Jumaane Williams Talks About Tourette Syndrome In Video Launching Gubernatorial Bid

Jumaane Williams Talks About Tourette Syndrome In Video Launching Gubernatorial Bid

Ever since launches its exploratory commission in SeptemberWilliams has toured the state, holding official events with local community leaders in far-flung places like Buffalo and Long Island. At the same time, he also supported support for his re-election to the Public Prosecution Service here in the city.

That potential conflict—running to one office with his eyes on the other—was something Williams was asked directly about only general election debate for public advocate. In what seemed like a practiced response, Williams said he had no control over the calendar and championed the idea of ​​seeking higher office that would give him even more power to implement the policies he supports.

Williams has long advocated police reform and passed the Community Safety Act in Council as a lead co-sponsor along with Councilman Brad Lander. The legislation established the Inspector General to oversee the NYPD, the agency’s first independent watchdog. The measure also aims to make it easier for people to sue the NYPD if they are victims of racial profiling by police.

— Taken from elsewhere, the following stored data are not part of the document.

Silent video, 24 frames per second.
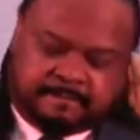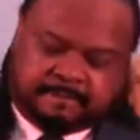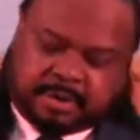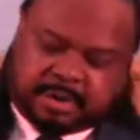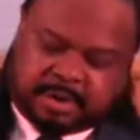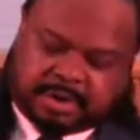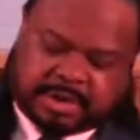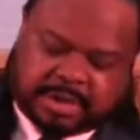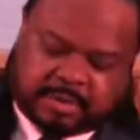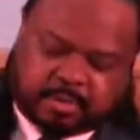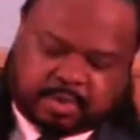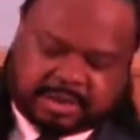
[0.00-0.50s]
But
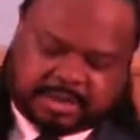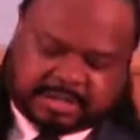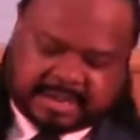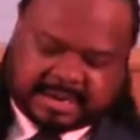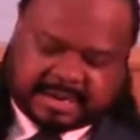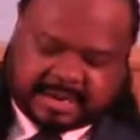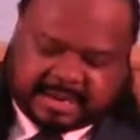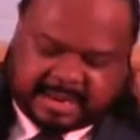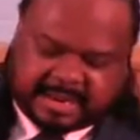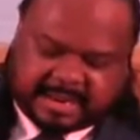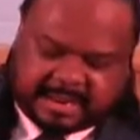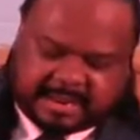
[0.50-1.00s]
look at what they
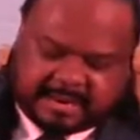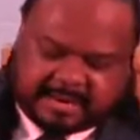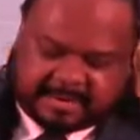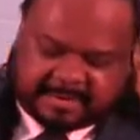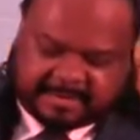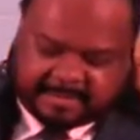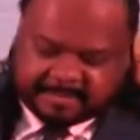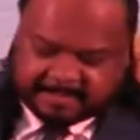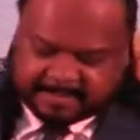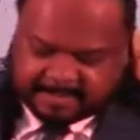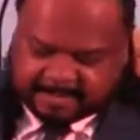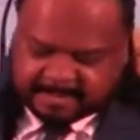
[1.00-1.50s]

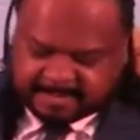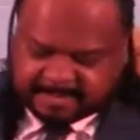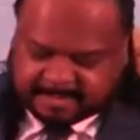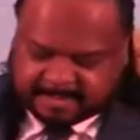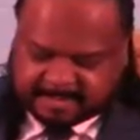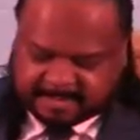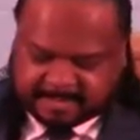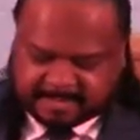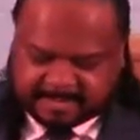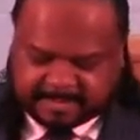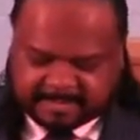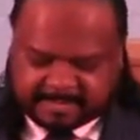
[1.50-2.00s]
did.
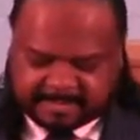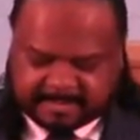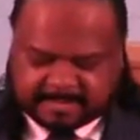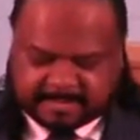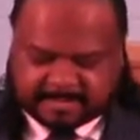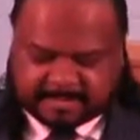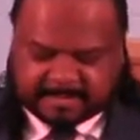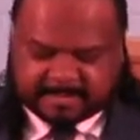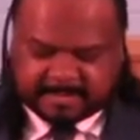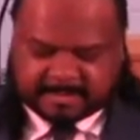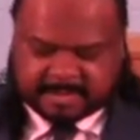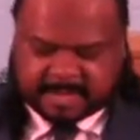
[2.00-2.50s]

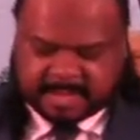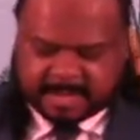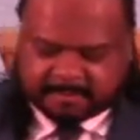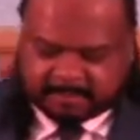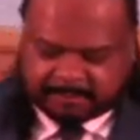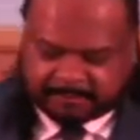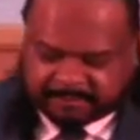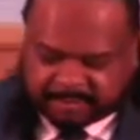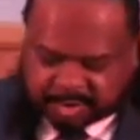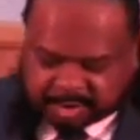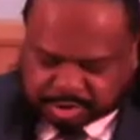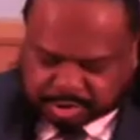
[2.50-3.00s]

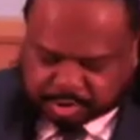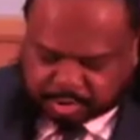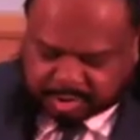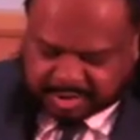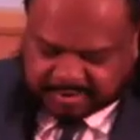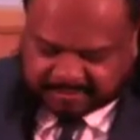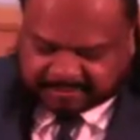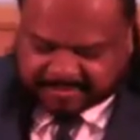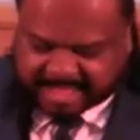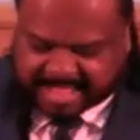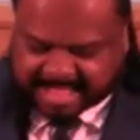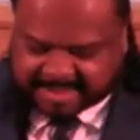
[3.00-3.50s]
Verse
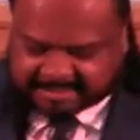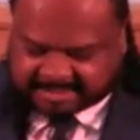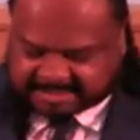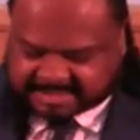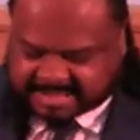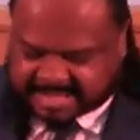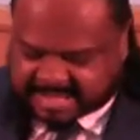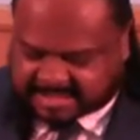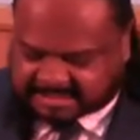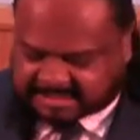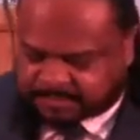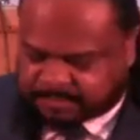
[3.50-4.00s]
25
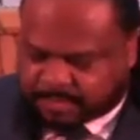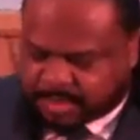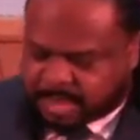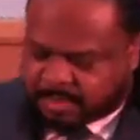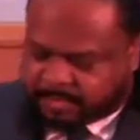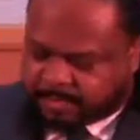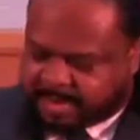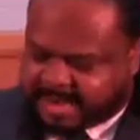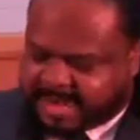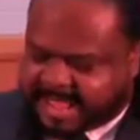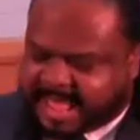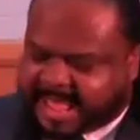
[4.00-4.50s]

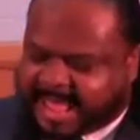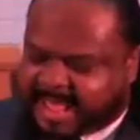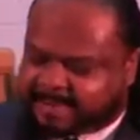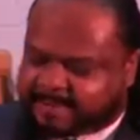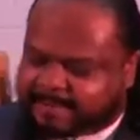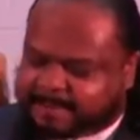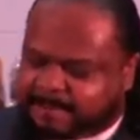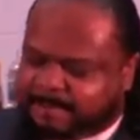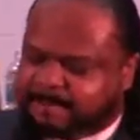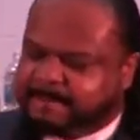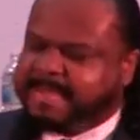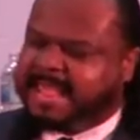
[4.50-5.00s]
says, but
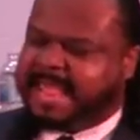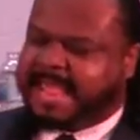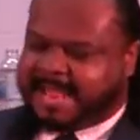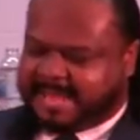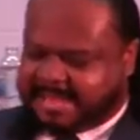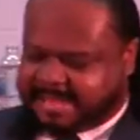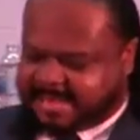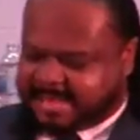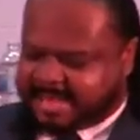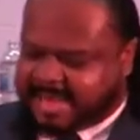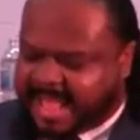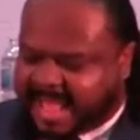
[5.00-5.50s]
at
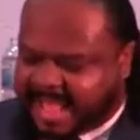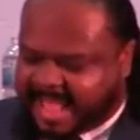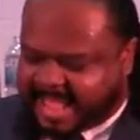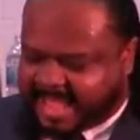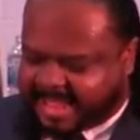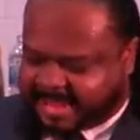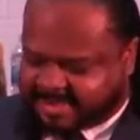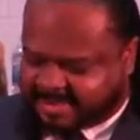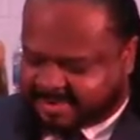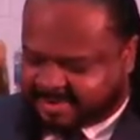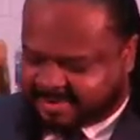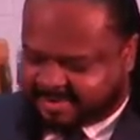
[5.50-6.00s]

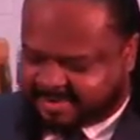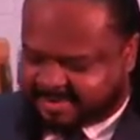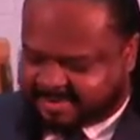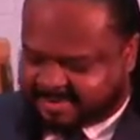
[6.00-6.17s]
midnight,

Of late, Williams has said the public safety conversation needs to go beyond a single focus on the police. “It has to be accountability and transparency and the governor’s position is a great place to drive that conversation,” he said during a performance on The Brian Lehrer Show in August, just a week after Andrew Cuomo resigned as governor.

During his time in elected office, first as a councilor from 2010 and when elected as a public attorney in 2019, he also focused on access to affordable housing, discrimination in hiring, and most recently maternal health.

His wife, India Sneed-Williams, is 5 months pregnant and living with cervical cancer, according to an interview the couple gave to Pix 11 News. Earlier this year he introduced a package of legislation to address systemic health inequalities for black women and other women of color.

Black women are 8 times more likely than white women to die from pregnancy-related causes here in New York City, according to a report issued by Williams’s office. It cites research from the city’s Ministry of Health and Mental Hygiene.

Williams enters the race behind his predecessor in the public attorney’s office, now Attorney General Letitia James, who officially launched her own bid for governor just days before the November general election. Both started out as Brooklyn city councilors, with overlapping focal points, including the Working Families Party, which has supported both candidates in various races.

James’ campaign was the first to make a statement about Williams’ announcement. She called him “a key leader in police reform to housing” and welcomed him into the race.

Unlike James, who is sacrificing a reelection bid as attorney general, Williams has little to lose. He doesn’t have to give up his current public attorney seat to make a gubernatorial bid. That may give him more freedom to move leftmost on issues, even though his challengers want to appeal to a wider audience.

He faces a steep climb to garner state support. According to the latest Siena College poll data, in a five-way race with Governor Hochul, former Governor Andrew Cuomo, Attorney General Letitia James, and NYC Mayor Bill de Blasio, Williams comes second to last with just 7 percent.

But he has the chance to build on the coalition he started in 2018 when he first ran for statewide office, challenging then-Lieutenant Governor Hochul and exceeding most expectations. He received strong support in New York City and received support in the counties in the state. In total, he obtained almost 47 percent of the vote.

Williams’ campaign said he plans to tour New York state again later this week.

While Williams has pledged to put ideas at the heart of his campaign, rather than go against his opponents, some progressives fear his participation in the race could splinter left-wing voters among multiple candidates.

“It’s good for the issues we want, but I’m really concerned that the left won’t unite around one candidate early on,” said Camille Rivera, a partner at Brooklyn-based progressive political consultancy New Deal. Strategies, who is not currently working on any of the governor’s campaigns.

One of the leading voices on progressive issues in the state is the WFP, which is just beginning its process of identifying the candidate the party will support.

“We plan to engage in a participatory approval process in the coming months to determine who best represents the party’s values ​​and presents the strongest possible vision for New York State,” said Sochie Nnaemeka, director of the New York Working Group. families. party, said in a statement.

This article has been updated to reflect responses from the Letitia James campaign for governor, the Working Families Party and a political adviser.